= Beginning of Section =

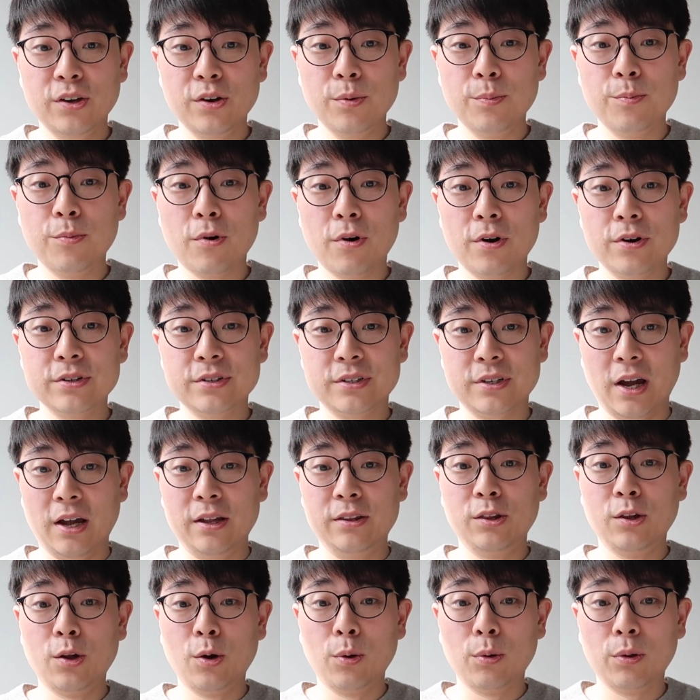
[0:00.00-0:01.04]
newborns
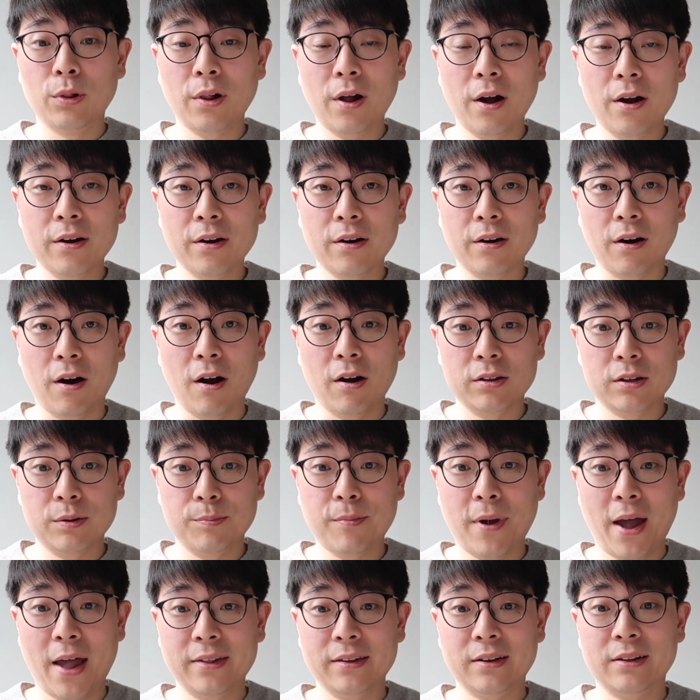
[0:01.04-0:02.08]
are no longer
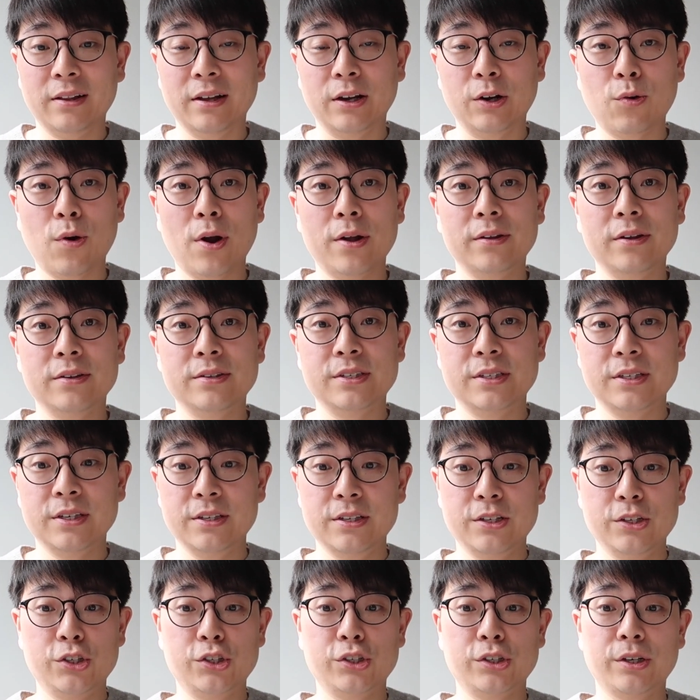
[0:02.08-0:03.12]
automatically granted
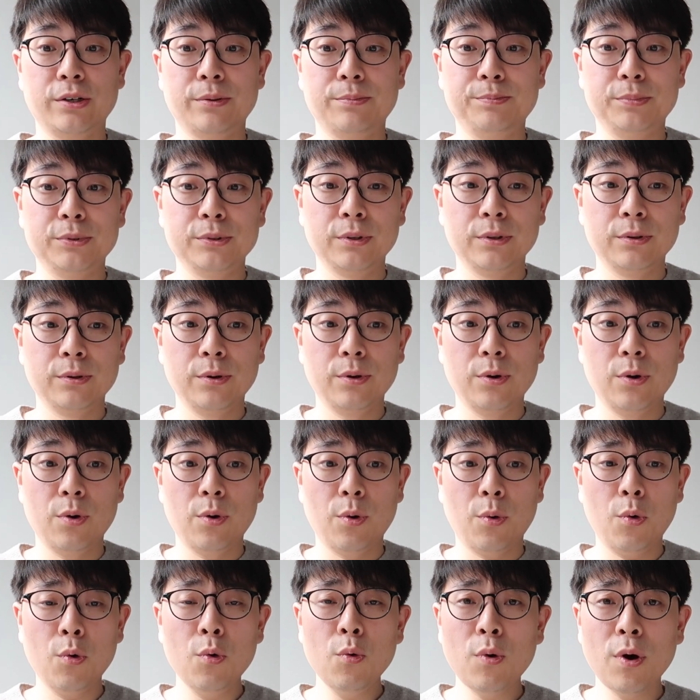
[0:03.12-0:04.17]
citizenship,
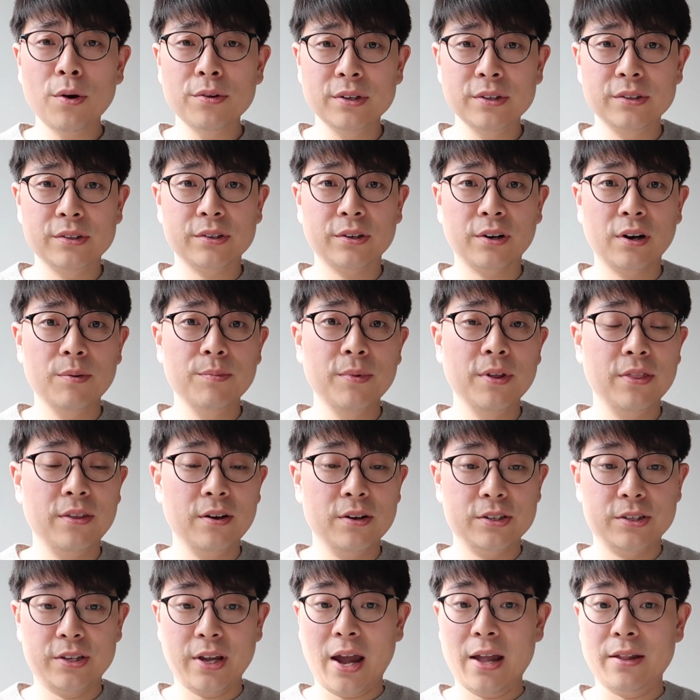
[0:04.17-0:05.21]
who will determine
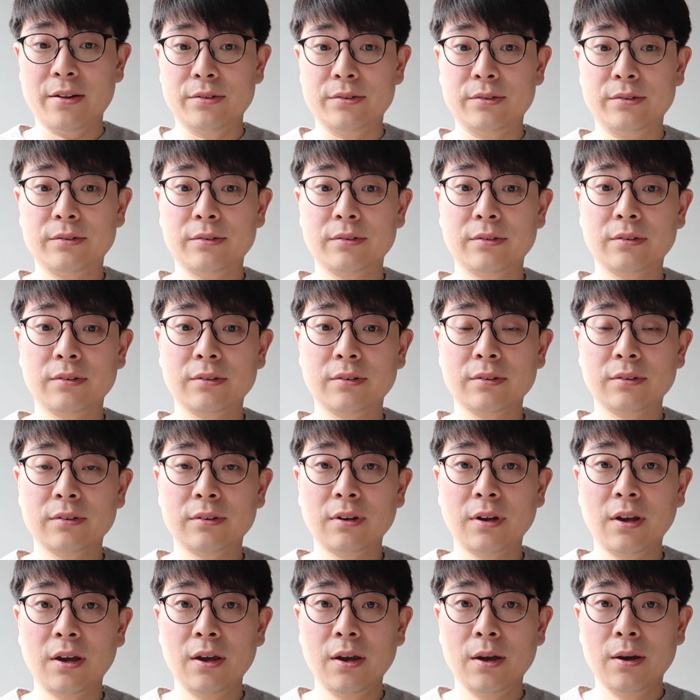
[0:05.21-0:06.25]
their status?
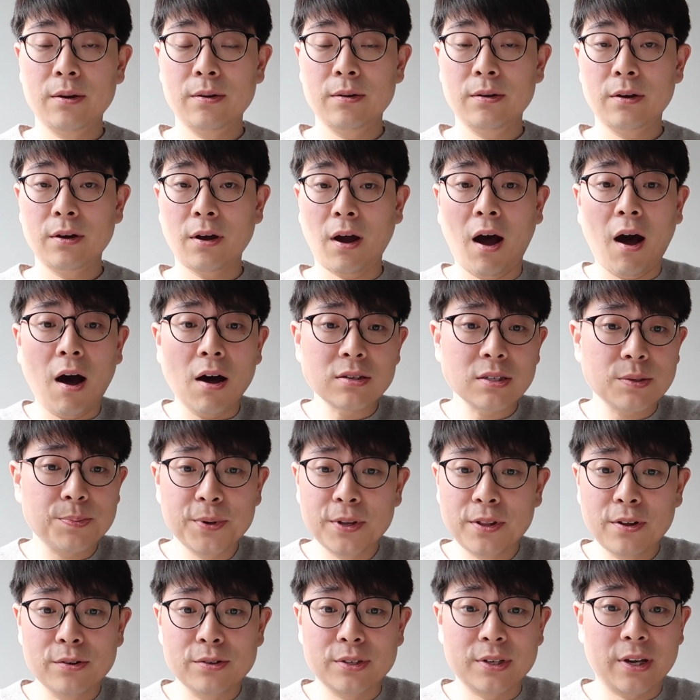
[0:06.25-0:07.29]

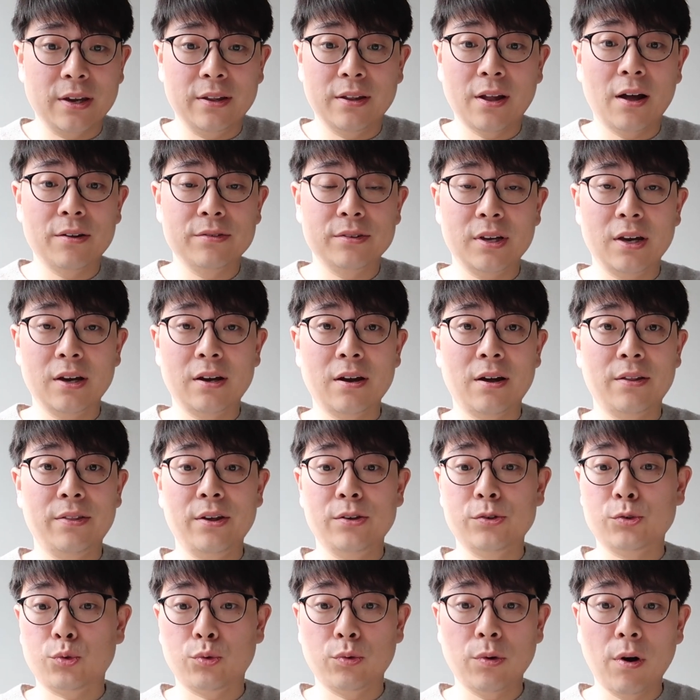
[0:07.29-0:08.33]
Hospitals cannot take on
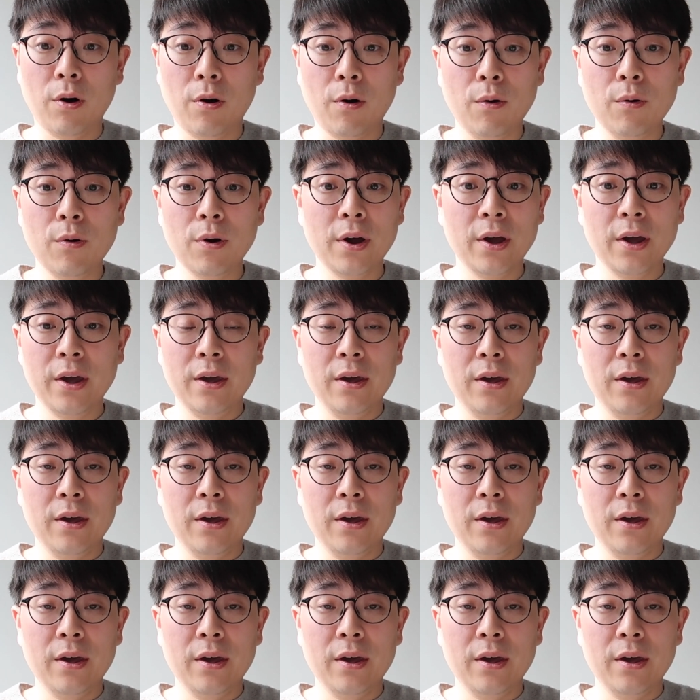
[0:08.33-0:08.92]
this role,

= End of Section =

**TASK DESCRIPTION**
First drop every picture, then print the data above exactly as it stands.

**TASK SOLUTION**
[0:00.00-0:01.04]
newborns
[0:01.04-0:02.08]
are no longer
[0:02.08-0:03.12]
automatically granted
[0:03.12-0:04.17]
citizenship,
[0:04.17-0:05.21]
who will determine
[0:05.21-0:06.25]
their status?
[0:06.25-0:07.29]

[0:07.29-0:08.33]
Hospitals cannot take on
[0:08.33-0:08.92]
this role,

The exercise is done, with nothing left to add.